O governo do estado de São Paulo anunciou, no início de abril, a criação de um aplicativo para ensino a distância aos estudantes das escolas públicas. A expectativa do governo paulista é de que as aulas online atinjam 3,5 milhões de estudantes do estado, depois de negociar com as empresas de telecomunicações a liberação do tráfego para o aplicativo na modalidade “acesso patrocinado” – em que quem paga não é o usuário, mas o proprietário do app.

Em 7 de abril, o Intervozes entrou com pedido de acesso à informação para conhecer os termos de tal acordo. Como as operadoras não dispõem de oferta pública para acesso patrocinado, é difícil dizer que não poderia haver discriminação na oferta para um governo estadual controlado pelo PSDB – que hoje ocupa a secretaria-executiva do Ministério da Ciência, Tecnologia, Inovações e Comunicações (MCTIC) – em relação aos demais governos, cujos partidos não poderiam ter incidência direta nos interesses das teles. Ninguém sabe quanto se está pagando para cada aluno acessar o serviço e como este cálculo é feito: se por tempo, se por acesso, etc. Vale lembrar que o MCTIC defendeu a posição das teles e negou o pedido do Intervozes e do Instituto de Defesa do Consumidor (Idec) para a manutenção da navegação dos usuários de Internet mesmo em caso de inadimplência, enquanto durar a epidemia.

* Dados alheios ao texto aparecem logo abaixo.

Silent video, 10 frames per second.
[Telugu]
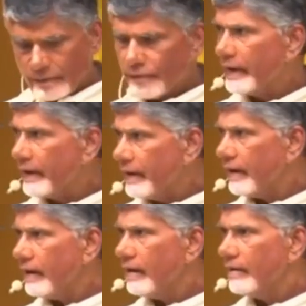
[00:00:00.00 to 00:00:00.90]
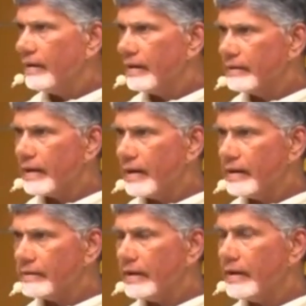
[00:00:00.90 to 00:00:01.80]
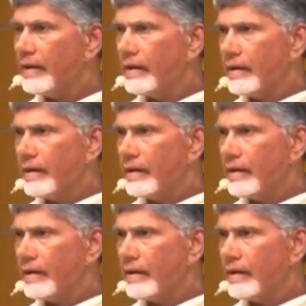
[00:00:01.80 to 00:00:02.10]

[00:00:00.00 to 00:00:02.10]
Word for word: ఎవ్రీ డే నిద్రలేసి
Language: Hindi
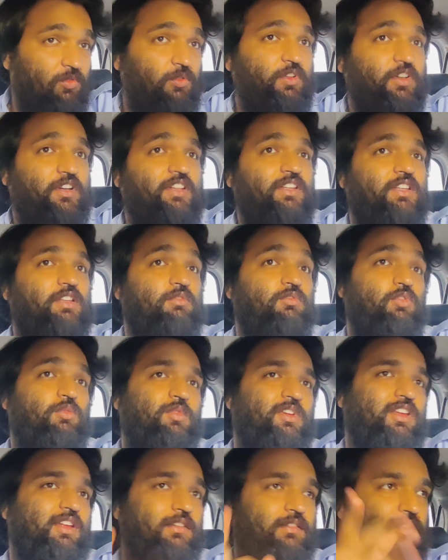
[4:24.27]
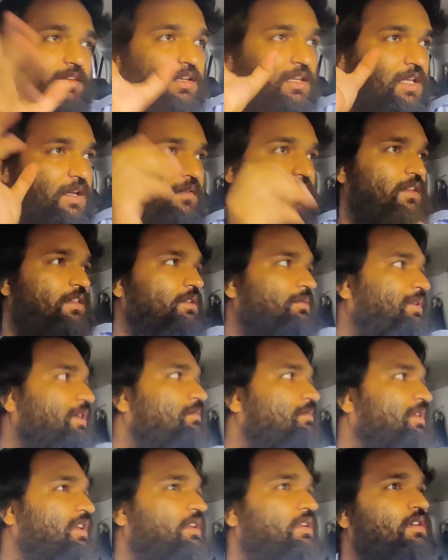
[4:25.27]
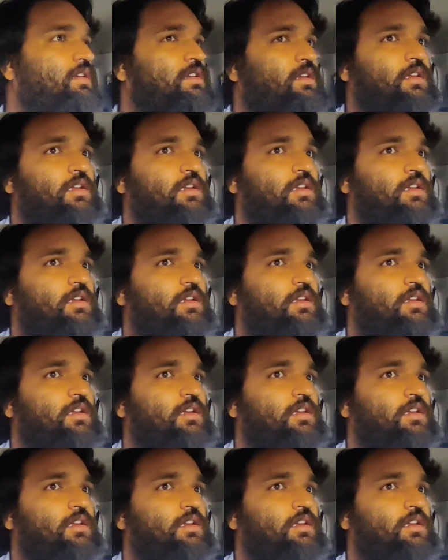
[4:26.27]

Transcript: भी उठ गई थी वो भी कैंसिल करवा दी भाई मैंने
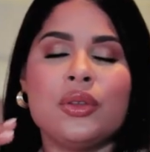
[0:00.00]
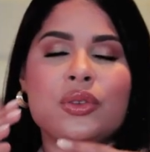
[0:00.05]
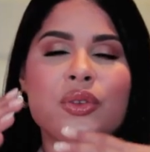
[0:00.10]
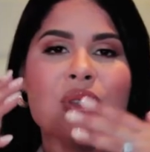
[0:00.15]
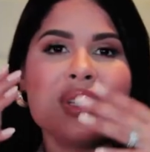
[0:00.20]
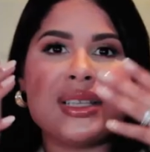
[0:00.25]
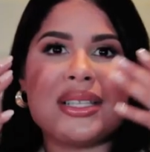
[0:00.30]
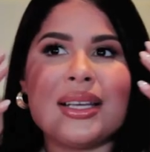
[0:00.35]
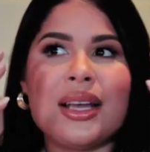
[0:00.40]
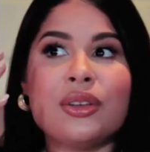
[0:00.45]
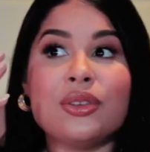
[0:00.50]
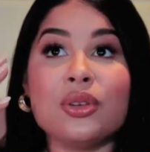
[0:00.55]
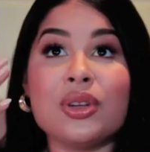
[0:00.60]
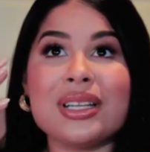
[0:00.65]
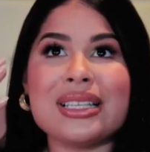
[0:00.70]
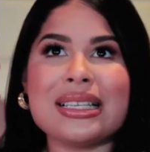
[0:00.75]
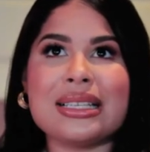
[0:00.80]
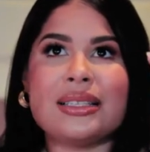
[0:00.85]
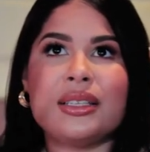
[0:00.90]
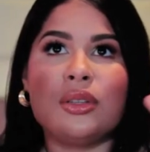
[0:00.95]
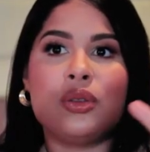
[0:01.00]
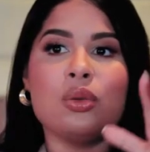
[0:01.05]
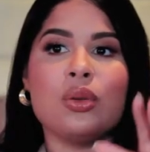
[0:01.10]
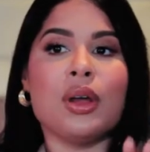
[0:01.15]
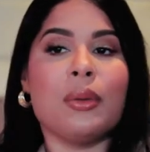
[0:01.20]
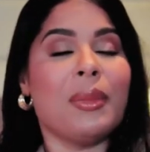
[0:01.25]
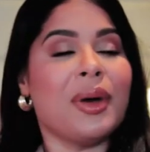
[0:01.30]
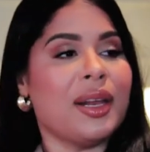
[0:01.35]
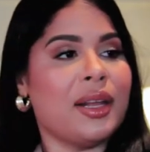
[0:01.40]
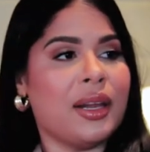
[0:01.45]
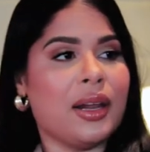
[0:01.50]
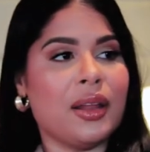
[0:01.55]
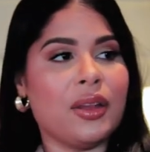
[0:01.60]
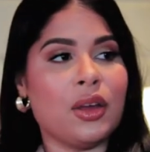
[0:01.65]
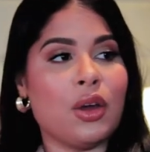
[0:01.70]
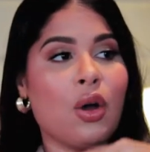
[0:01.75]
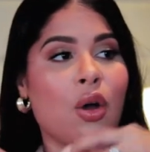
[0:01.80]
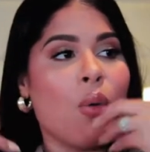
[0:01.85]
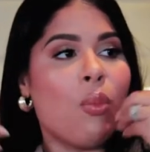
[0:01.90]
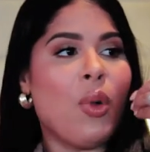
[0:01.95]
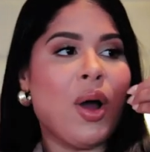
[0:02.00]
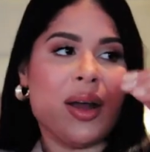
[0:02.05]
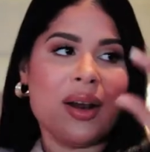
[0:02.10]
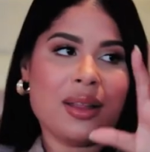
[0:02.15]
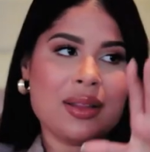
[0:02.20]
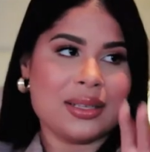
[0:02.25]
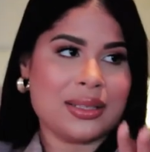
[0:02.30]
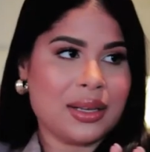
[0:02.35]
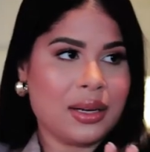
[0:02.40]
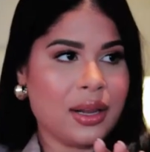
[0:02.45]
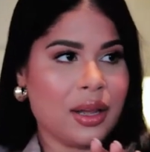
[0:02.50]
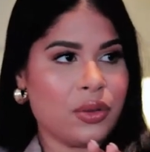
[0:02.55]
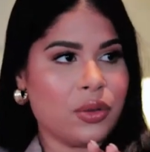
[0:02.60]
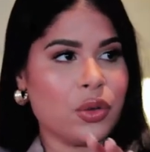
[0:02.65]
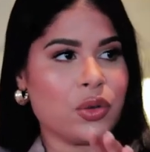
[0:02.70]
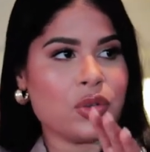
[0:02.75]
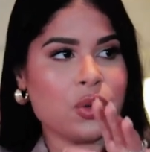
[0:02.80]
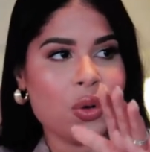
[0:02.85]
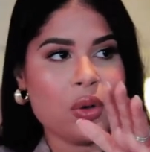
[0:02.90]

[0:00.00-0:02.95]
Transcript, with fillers: yo decía, yo necesito una manera de cómo agradecerle a Dios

O acesso patrocinado é polêmico, porque diferencia conteúdos e favorece determinados agentes com maior poder econômico, o que desvirtua o debate público e tem implicações consideráveis, no mínimo, no direito de acesso à informação. Uma parte das organizações que atuam em direitos digitais apontam que o acesso patrocinado fere a neutralidade de rede, um princípio para a disciplina do uso da Internet no Brasil estabelecido no Marco Civil da Internet, fundamental para a inovação, liberdade de expressão e acesso à informação.

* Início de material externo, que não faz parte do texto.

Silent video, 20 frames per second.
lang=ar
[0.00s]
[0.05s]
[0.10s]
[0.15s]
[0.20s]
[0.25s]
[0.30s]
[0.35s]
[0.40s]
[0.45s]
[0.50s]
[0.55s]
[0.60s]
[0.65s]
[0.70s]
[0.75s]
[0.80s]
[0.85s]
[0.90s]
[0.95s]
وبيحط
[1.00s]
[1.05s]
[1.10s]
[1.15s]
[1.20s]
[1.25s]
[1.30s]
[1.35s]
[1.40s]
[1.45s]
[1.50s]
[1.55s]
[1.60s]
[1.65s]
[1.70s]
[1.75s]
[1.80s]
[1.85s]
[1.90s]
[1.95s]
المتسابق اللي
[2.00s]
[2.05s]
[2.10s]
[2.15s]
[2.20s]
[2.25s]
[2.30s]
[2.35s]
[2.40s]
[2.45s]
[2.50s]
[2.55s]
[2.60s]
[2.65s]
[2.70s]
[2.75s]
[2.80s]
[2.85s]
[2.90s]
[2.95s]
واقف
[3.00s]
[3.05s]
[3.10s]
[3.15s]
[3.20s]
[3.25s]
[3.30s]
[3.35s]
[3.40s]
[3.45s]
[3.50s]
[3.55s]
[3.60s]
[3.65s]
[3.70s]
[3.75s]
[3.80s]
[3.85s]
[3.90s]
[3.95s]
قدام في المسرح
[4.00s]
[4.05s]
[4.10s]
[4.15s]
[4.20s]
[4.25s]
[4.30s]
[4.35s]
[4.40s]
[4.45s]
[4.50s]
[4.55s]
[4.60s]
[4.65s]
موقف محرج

O Intervozes vem defendendo a importância do acesso universal à Internet, toda ela, inclusive para a educação complementar em período de pandemia. É isso que vem sendo feito em vários países. Para garantia da navegação dos usuários de menor poder aquisitivo, em vez do acesso patrocinado, defende o fim da franquia de dados, uma prática de geração de escassez artificial escancarada quando operadoras no mundo todo abrem mão deste processo para garantir conexão. Há artigos de especialistas em tecnologia apontando que o processo de eliminação da franquia de dados no período de pandemia, nos EUA, pode significar o fim da aceitação pacífica do modelo, como se fosse uma exigência para a existência na banda larga.

Recomendações

Em meio ao cenário de pandemia e afastamento social, o Intervozes e a Plataforma Nacional pelo Direito à Educação produziram nota em que apontam os problemas de desigualdade no acesso à Internet e os riscos àproteção de dados relativamente à aprendizagem online, com orientações para políticas públicas que reduzam o peso das desigualdades. A primeira delas vai na contramão da iniciativa do governo paulista: que as aulas sejam suspensas e que as atividades online sejam realizadas apenas em caráter complementar.

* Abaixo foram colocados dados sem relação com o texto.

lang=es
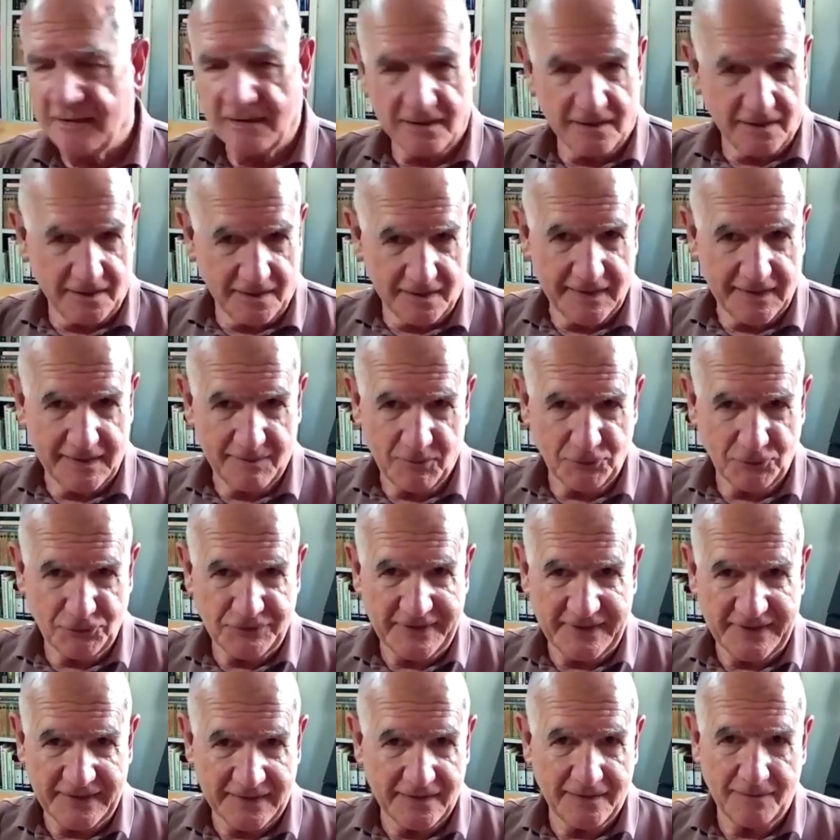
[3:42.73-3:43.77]
Irene
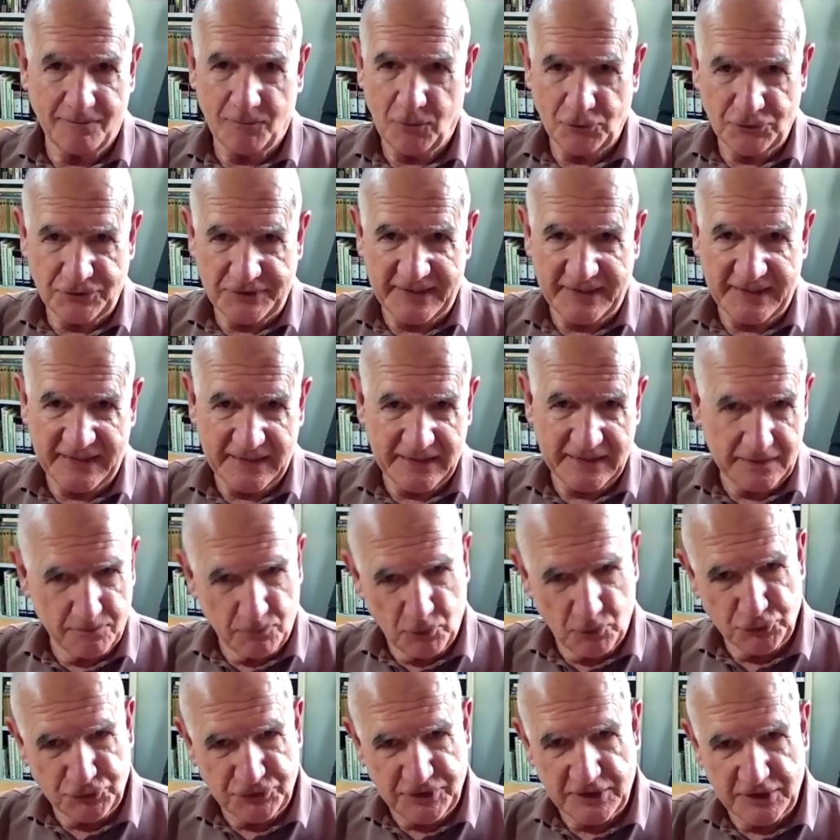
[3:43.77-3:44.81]
Montera, Montere,
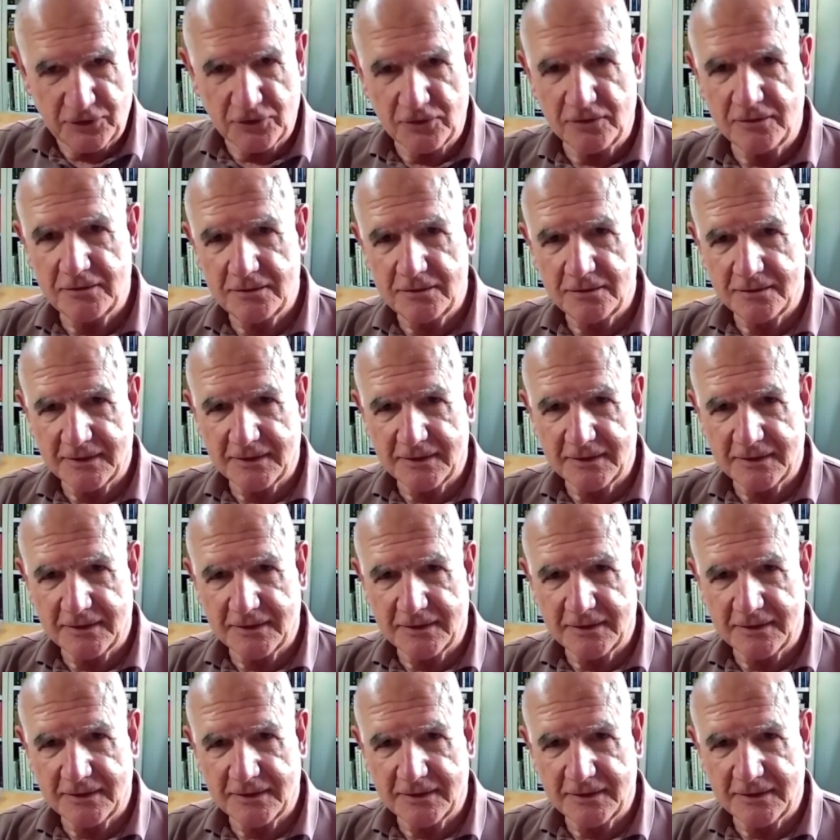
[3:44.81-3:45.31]
Montero,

Entre as demais recomendações (e além do fim da franquia de dados), estão o oferecimento de um plano contínuo de capacitação para utilização de recursos multimídia aos professores, incluindo o necessário para oferta de atividades complementares à distância; a instalação, por parte de governos municipais e estaduais, de infraestrutura para conexão à Internet nas periferias e áreas rurais, com sinal aberto; a oferta de equipamentos a crianças e jovens, de forma a evitar que o acesso a dispositivos eletrônicos não aprofunde desigualdades, e a vigência da Lei Geral de Proteção de Dados (Lei 13.709/2018) em agosto, como previsto na Lei 13.853/2019, com a composição da diretoria da Autoridade Nacional de Proteção de Dados.